_TASK DIRECTIONS_
What you write should match, word for word, the lines from the one containing "[0:01.00-0:02.00]" through the end of the data, with no pictures.

_Stored items_
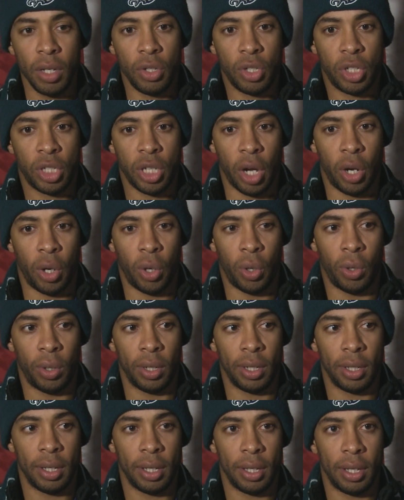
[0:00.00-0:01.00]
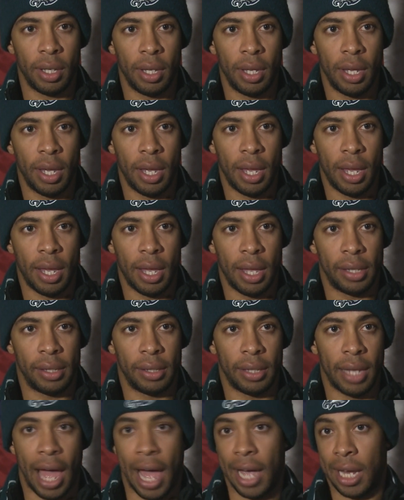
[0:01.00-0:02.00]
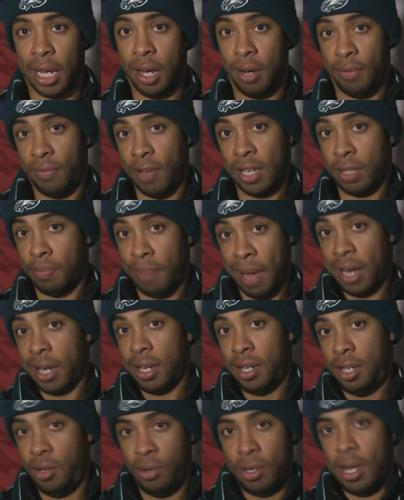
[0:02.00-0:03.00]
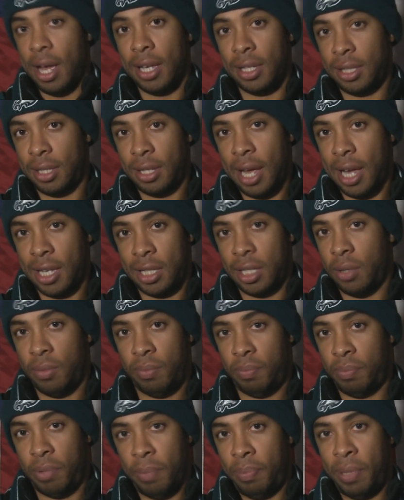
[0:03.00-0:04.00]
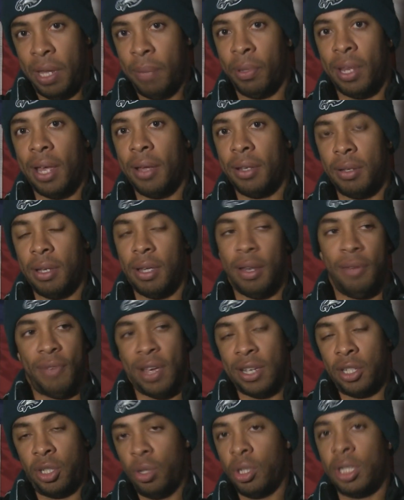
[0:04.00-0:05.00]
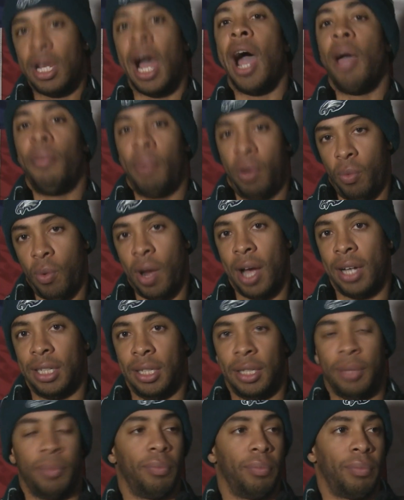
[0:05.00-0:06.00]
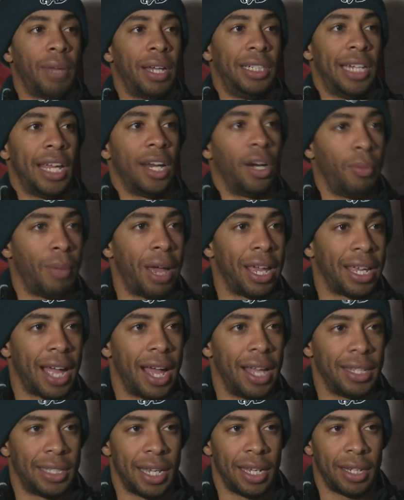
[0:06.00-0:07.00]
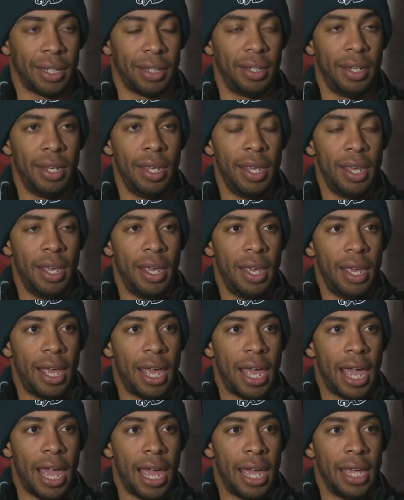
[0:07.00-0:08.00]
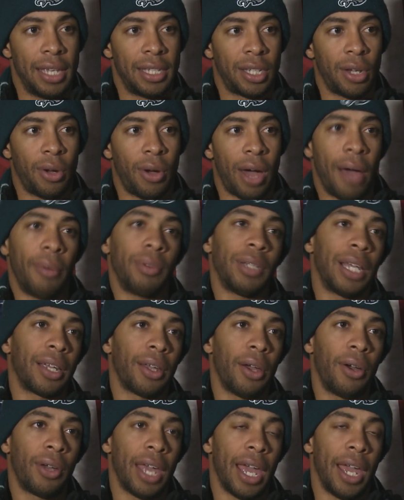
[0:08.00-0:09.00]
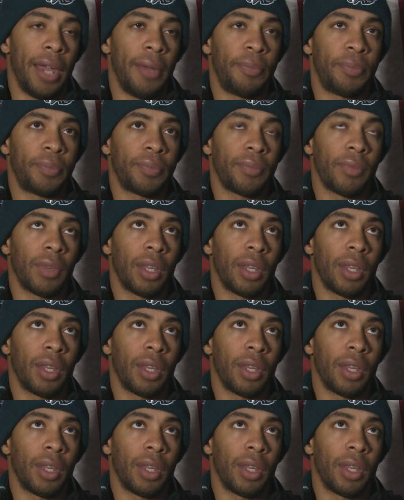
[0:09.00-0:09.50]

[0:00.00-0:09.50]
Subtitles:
so I can invest back in you guys, the people that invest your time in watching my channel and my content. So I'm like, okay,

_FINISHED EXERCISE_
[0:01.00-0:02.00]
[0:02.00-0:03.00]
[0:03.00-0:04.00]
[0:04.00-0:05.00]
[0:05.00-0:06.00]
[0:06.00-0:07.00]
[0:07.00-0:08.00]
[0:08.00-0:09.00]
[0:09.00-0:09.50]

[0:00.00-0:09.50]
Subtitles:
so I can invest back in you guys, the people that invest your time in watching my channel and my content. So I'm like, okay,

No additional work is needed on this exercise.